Exact copies of all entries are needed. Pictures are to be left out.

★ ★ ★ ★ ★ ★ ★

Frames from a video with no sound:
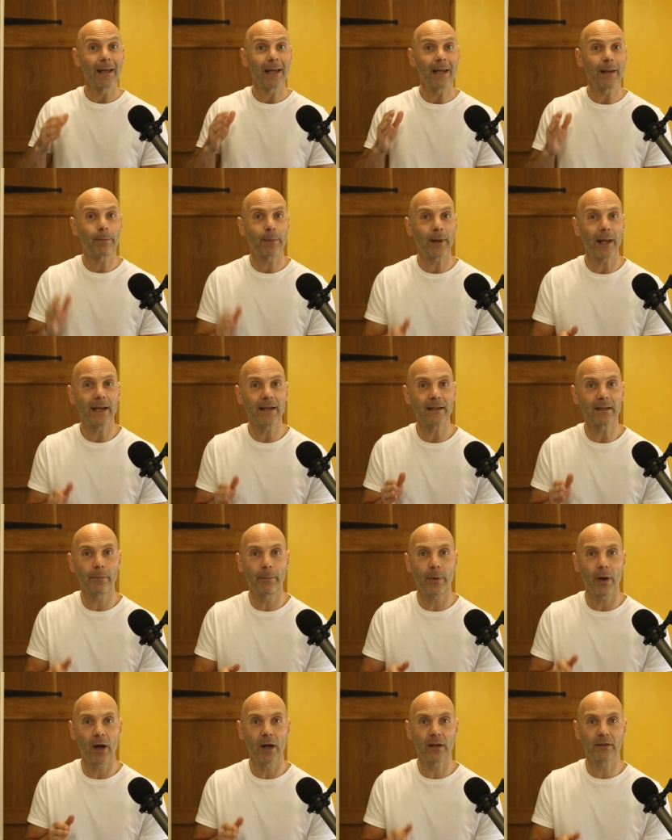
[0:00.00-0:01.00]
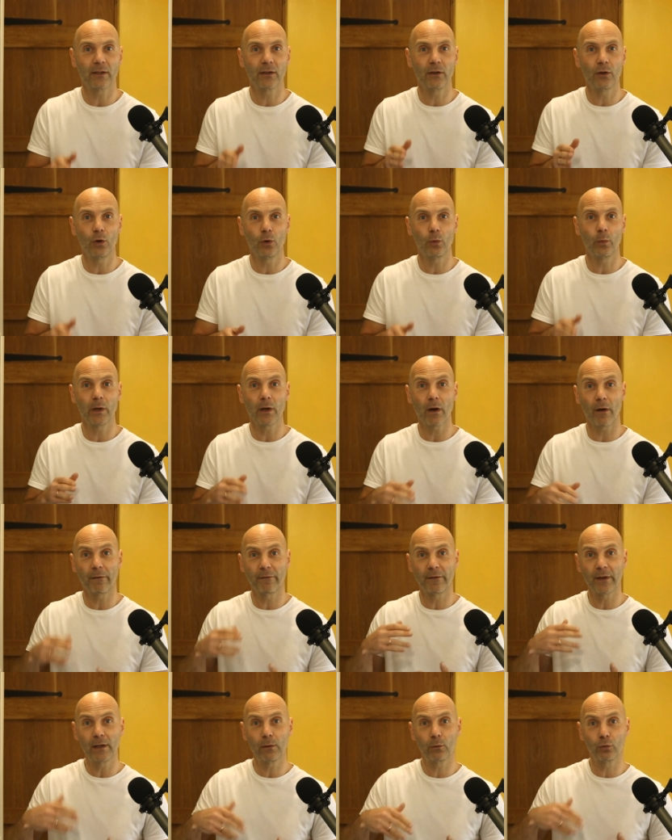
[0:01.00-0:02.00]
it plays a part in who we are
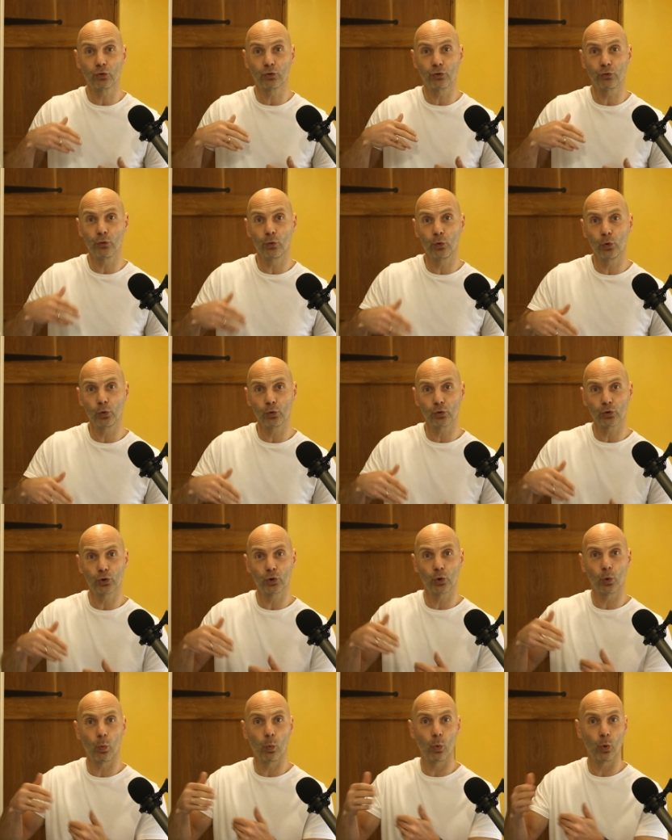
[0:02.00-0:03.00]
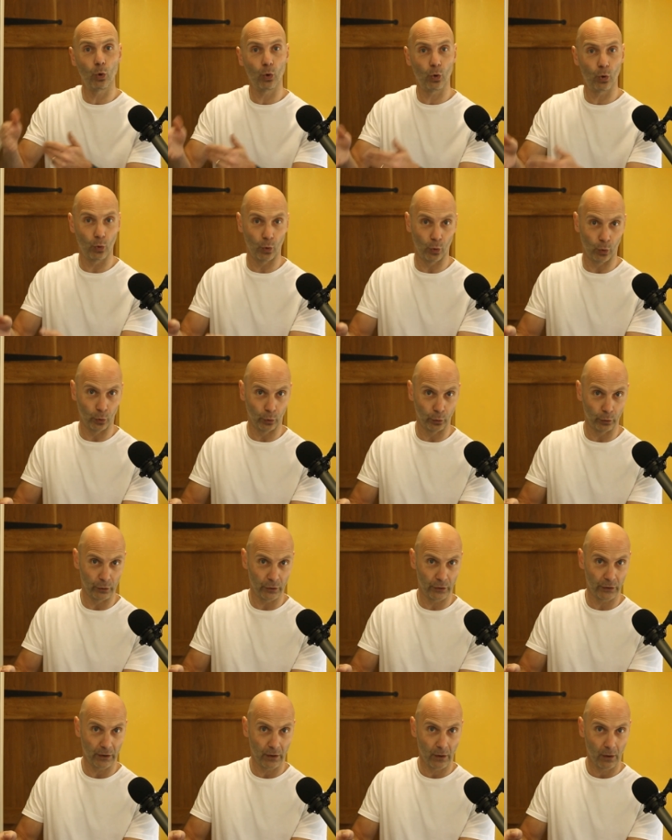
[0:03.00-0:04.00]
feel drawn
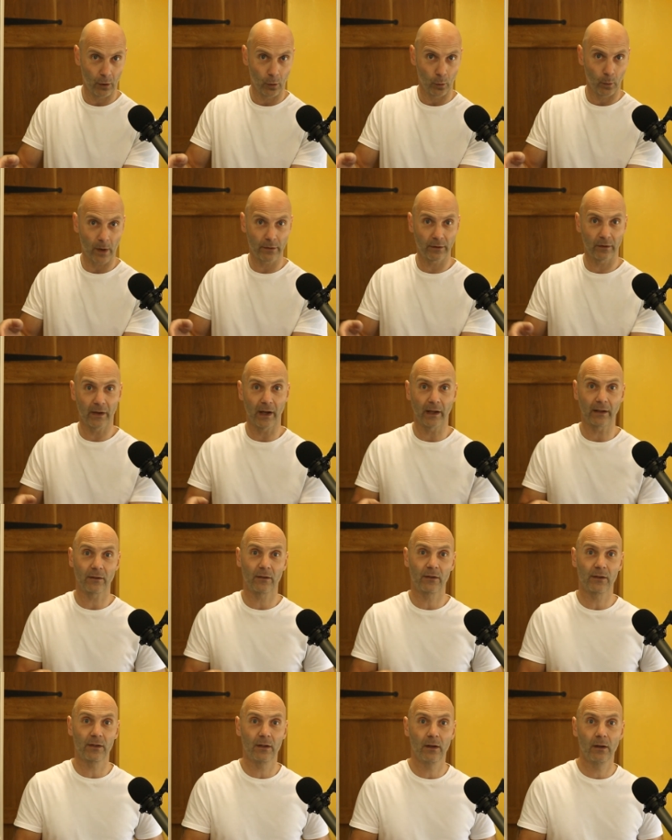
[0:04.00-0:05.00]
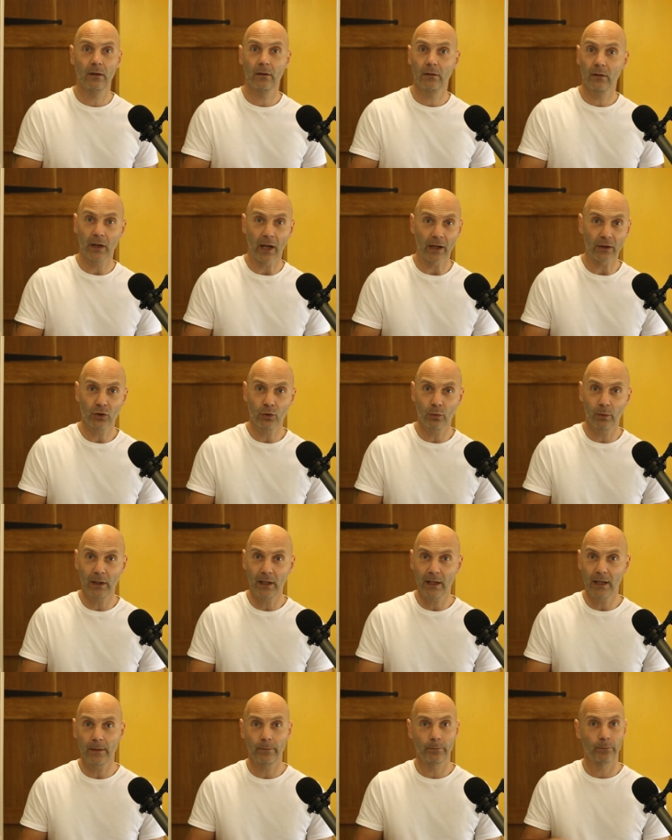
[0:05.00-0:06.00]
towards, whether that's
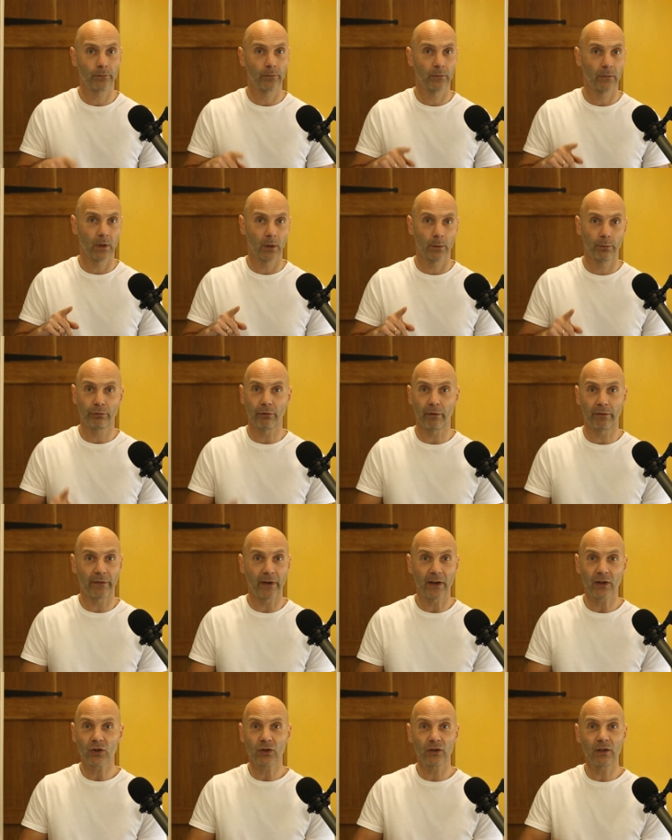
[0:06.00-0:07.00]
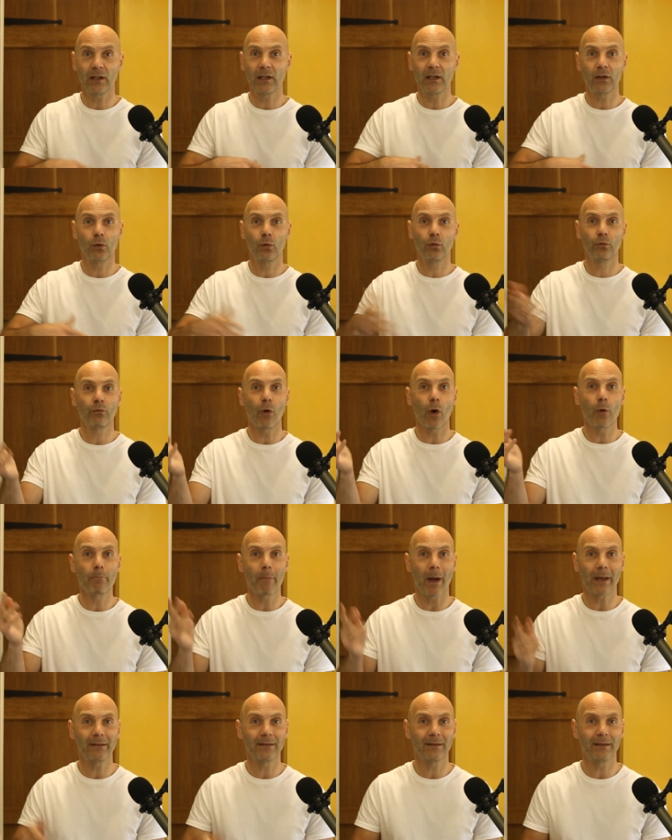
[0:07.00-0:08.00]
casually, professionally, or
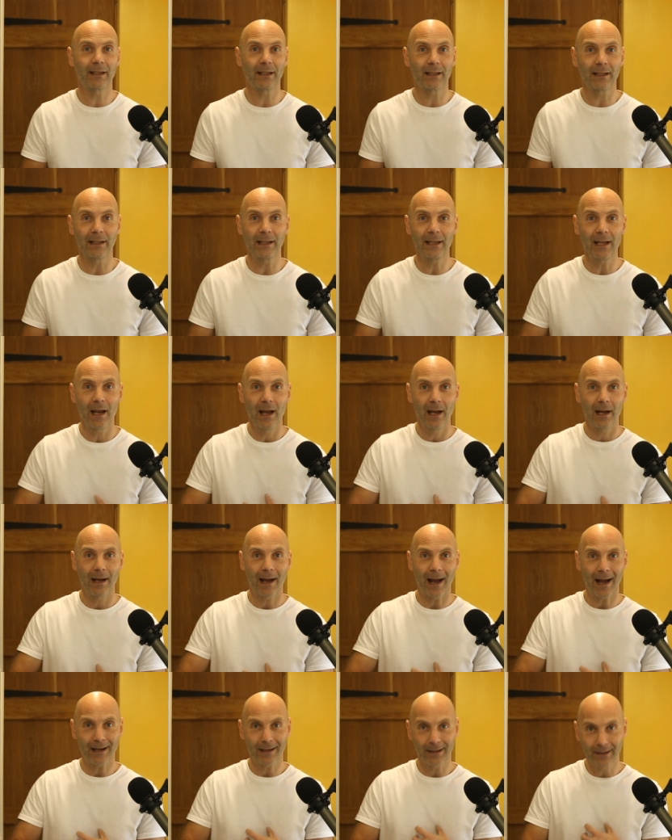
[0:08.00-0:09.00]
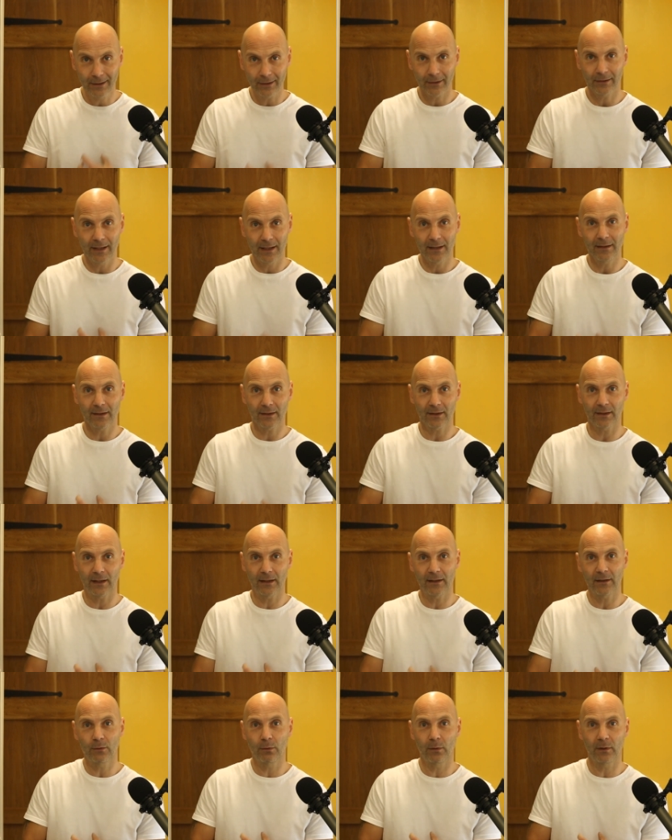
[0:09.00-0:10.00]
romantically. Our gut
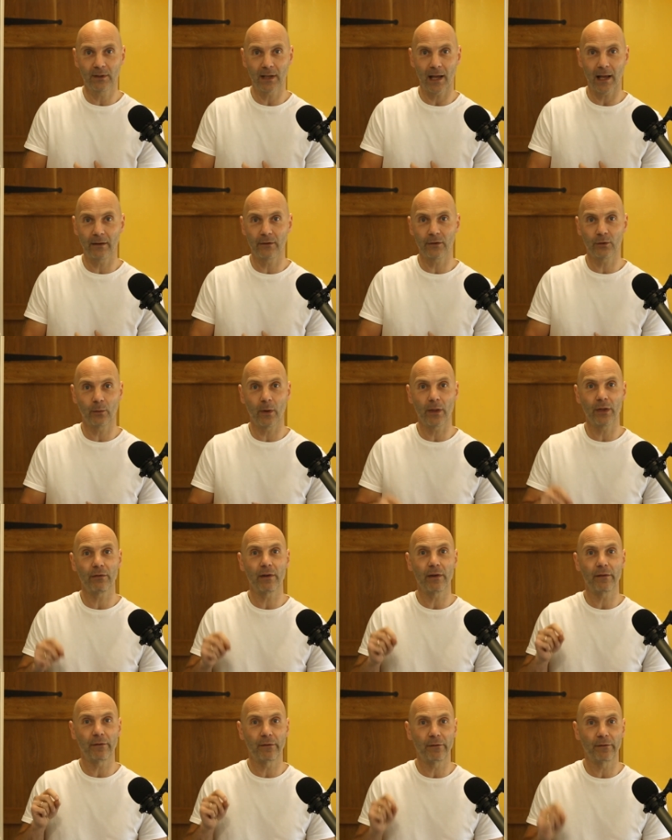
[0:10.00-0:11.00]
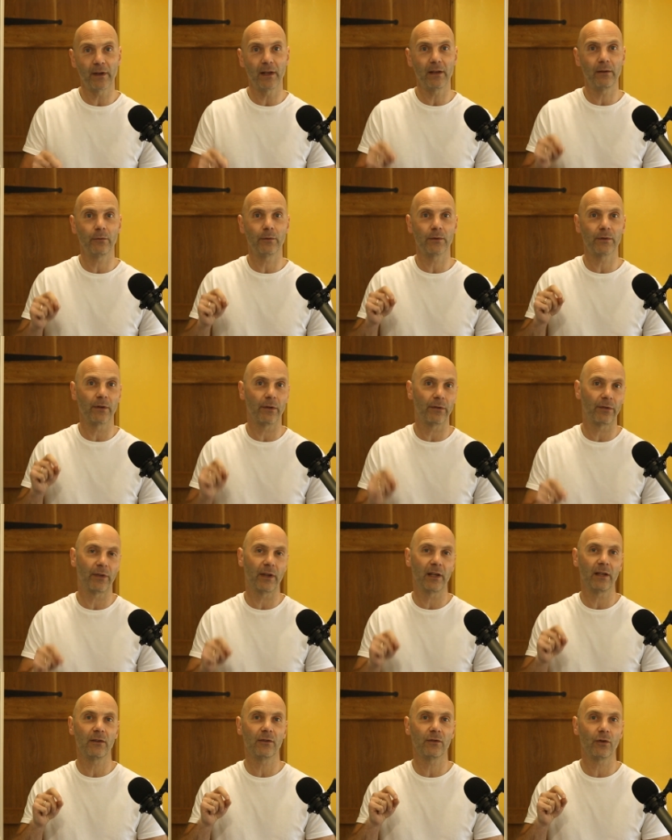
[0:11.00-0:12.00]
instinct will tell us whether it feels that
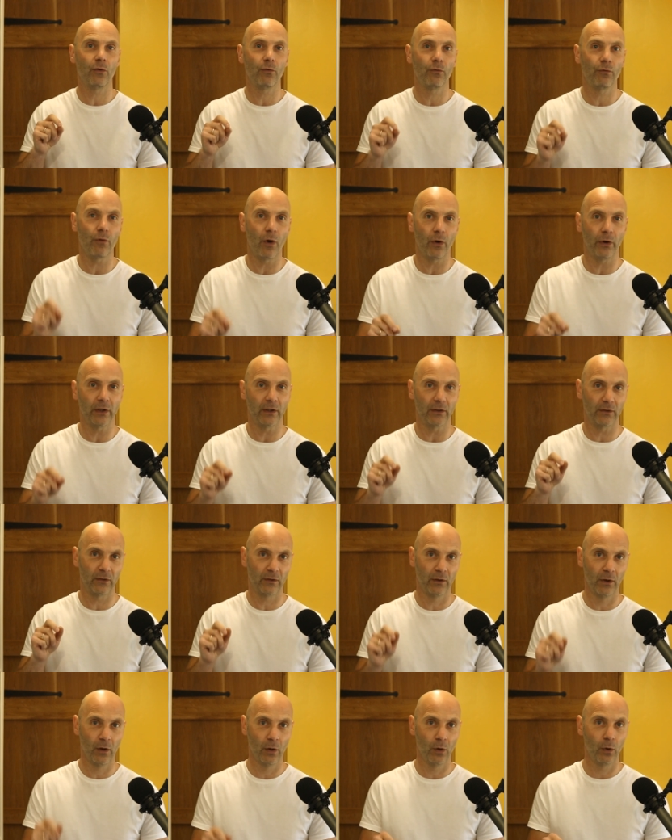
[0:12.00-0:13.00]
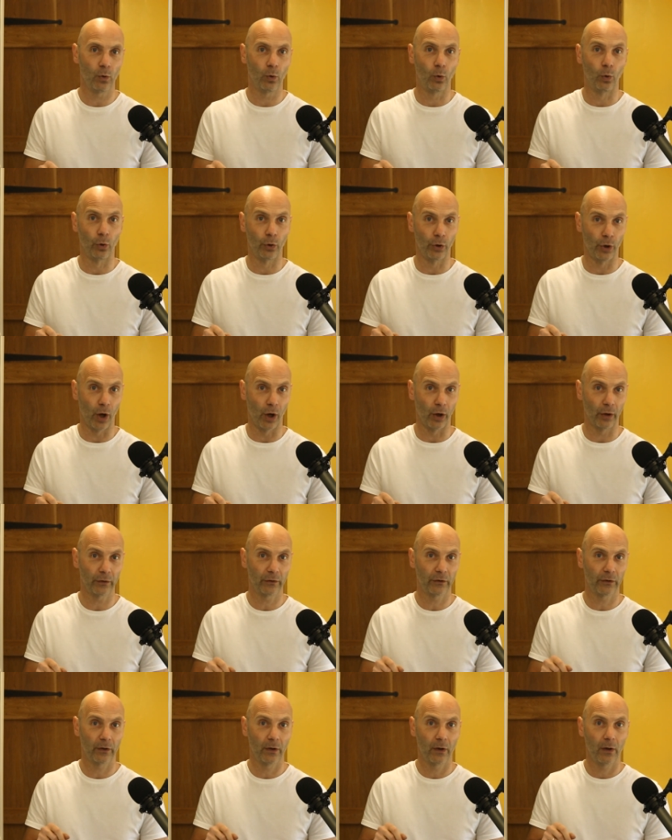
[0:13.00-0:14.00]
things are right or
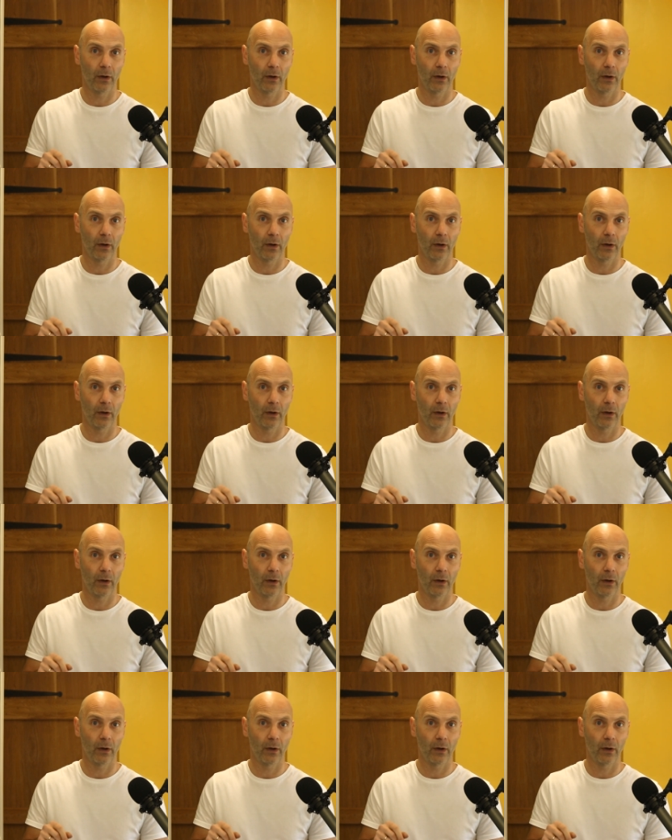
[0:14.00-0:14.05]
not.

★ ★ ★ ★ ★ ★ ★

• [TASK ANSWER]:
Frames from a video with no sound:
[0:00.00-0:01.00]
[0:01.00-0:02.00]
it plays a part in who we are
[0:02.00-0:03.00]
[0:03.00-0:04.00]
feel drawn
[0:04.00-0:05.00]
[0:05.00-0:06.00]
towards, whether that's
[0:06.00-0:07.00]
[0:07.00-0:08.00]
casually, professionally, or
[0:08.00-0:09.00]
[0:09.00-0:10.00]
romantically. Our gut
[0:10.00-0:11.00]
[0:11.00-0:12.00]
instinct will tell us whether it feels that
[0:12.00-0:13.00]
[0:13.00-0:14.00]
things are right or
[0:14.00-0:14.05]
not.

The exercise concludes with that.